▶ [Activity] Every line of the material is to be transcribed verbatim, with images omitted.

^^^^^^^^^^^^^^^^

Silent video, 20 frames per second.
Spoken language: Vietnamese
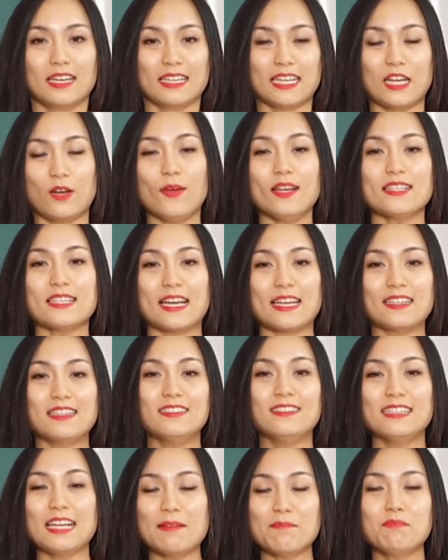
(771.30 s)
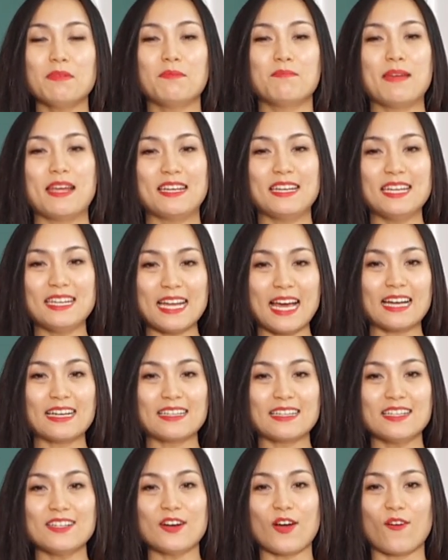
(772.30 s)
cái loại trái thứ năm mà mẹ nên ăn
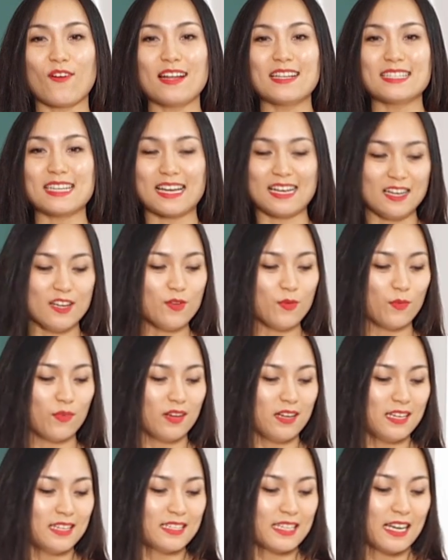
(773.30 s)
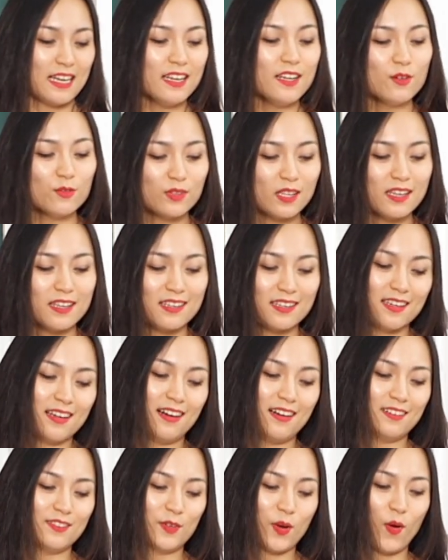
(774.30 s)
đó, là trái lựu trái lựu thì
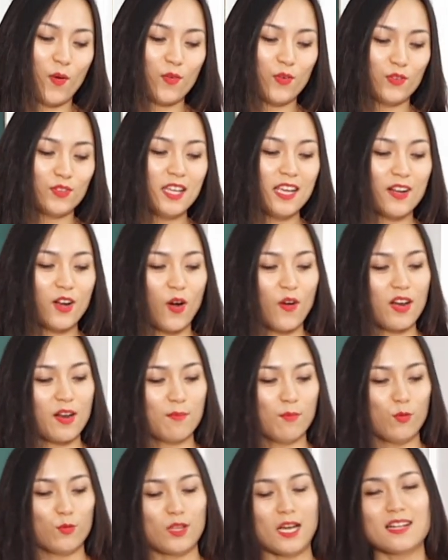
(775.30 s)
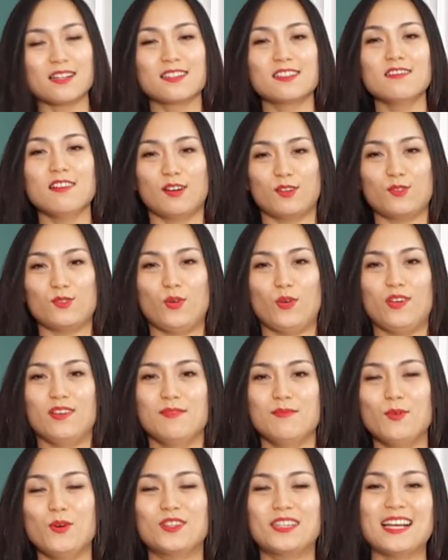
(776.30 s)
ờ, nó có thể gọi là một thần dược rồi
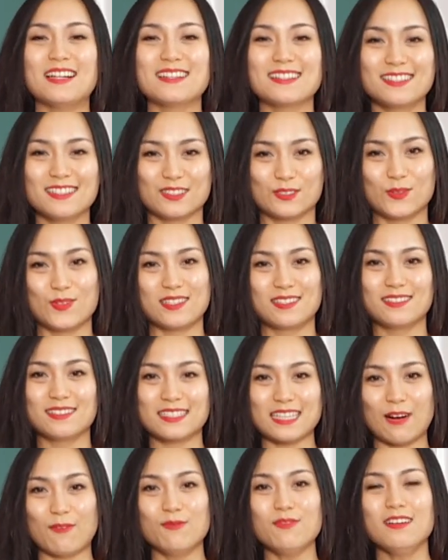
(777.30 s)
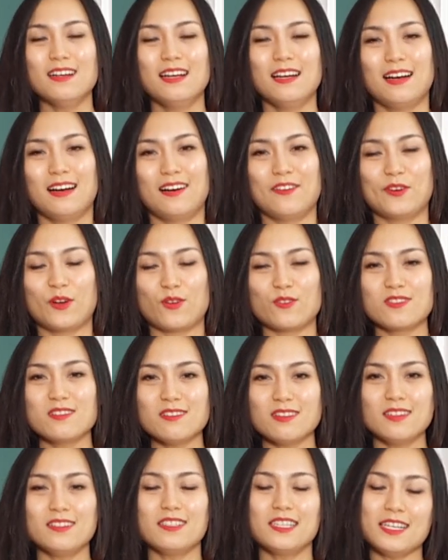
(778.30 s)
một thần dược của sự sống ờ, nó
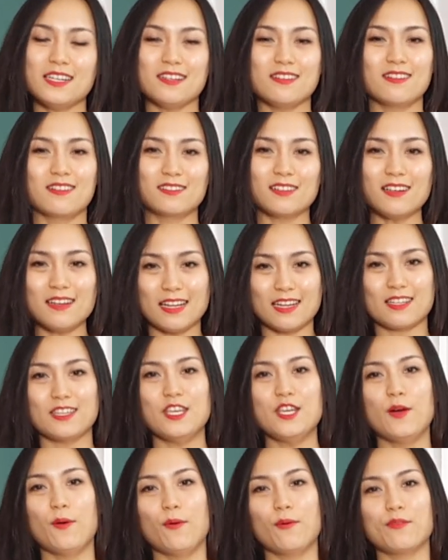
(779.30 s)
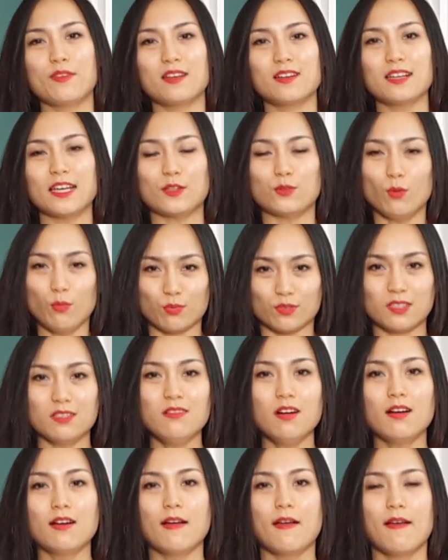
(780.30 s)
chữa trị được rất là nhiều những cái tổn
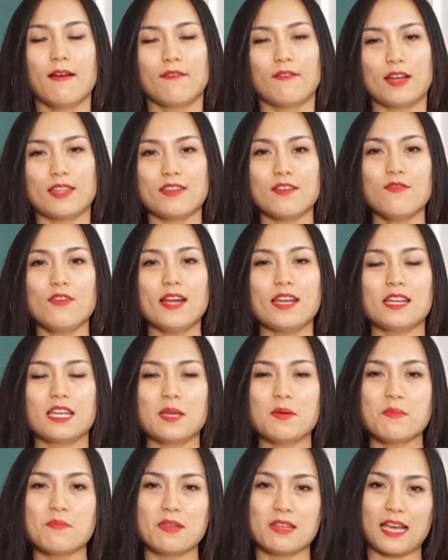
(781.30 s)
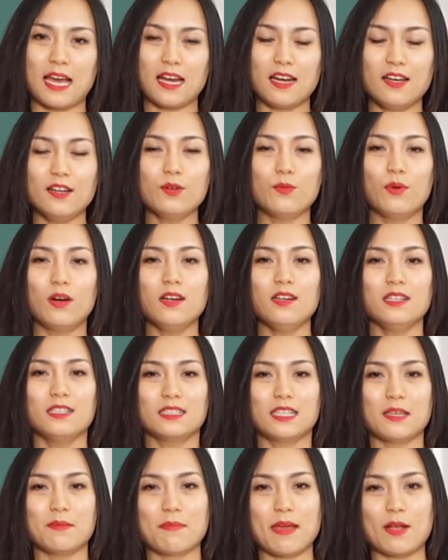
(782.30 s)
thương và như vậy khi mà mình ăn lựu á
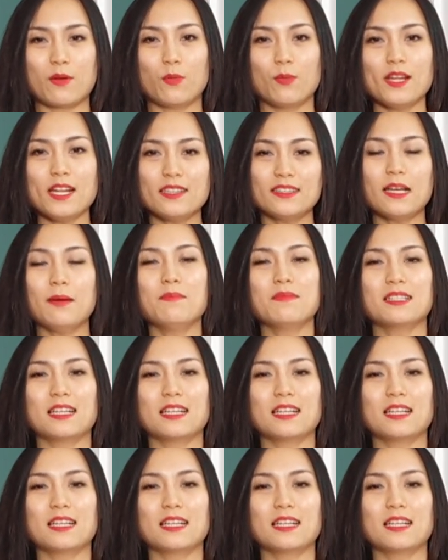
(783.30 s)
thì mẹ cũng yên tâm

^^^^^^^^^^^^^^^^

▶ [Exercise answer]
Silent video, 20 frames per second.
Spoken language: Vietnamese
(771.30 s)
(772.30 s)
cái loại trái thứ năm mà mẹ nên ăn
(773.30 s)
(774.30 s)
đó, là trái lựu trái lựu thì
(775.30 s)
(776.30 s)
ờ, nó có thể gọi là một thần dược rồi
(777.30 s)
(778.30 s)
một thần dược của sự sống ờ, nó
(779.30 s)
(780.30 s)
chữa trị được rất là nhiều những cái tổn
(781.30 s)
(782.30 s)
thương và như vậy khi mà mình ăn lựu á
(783.30 s)
thì mẹ cũng yên tâm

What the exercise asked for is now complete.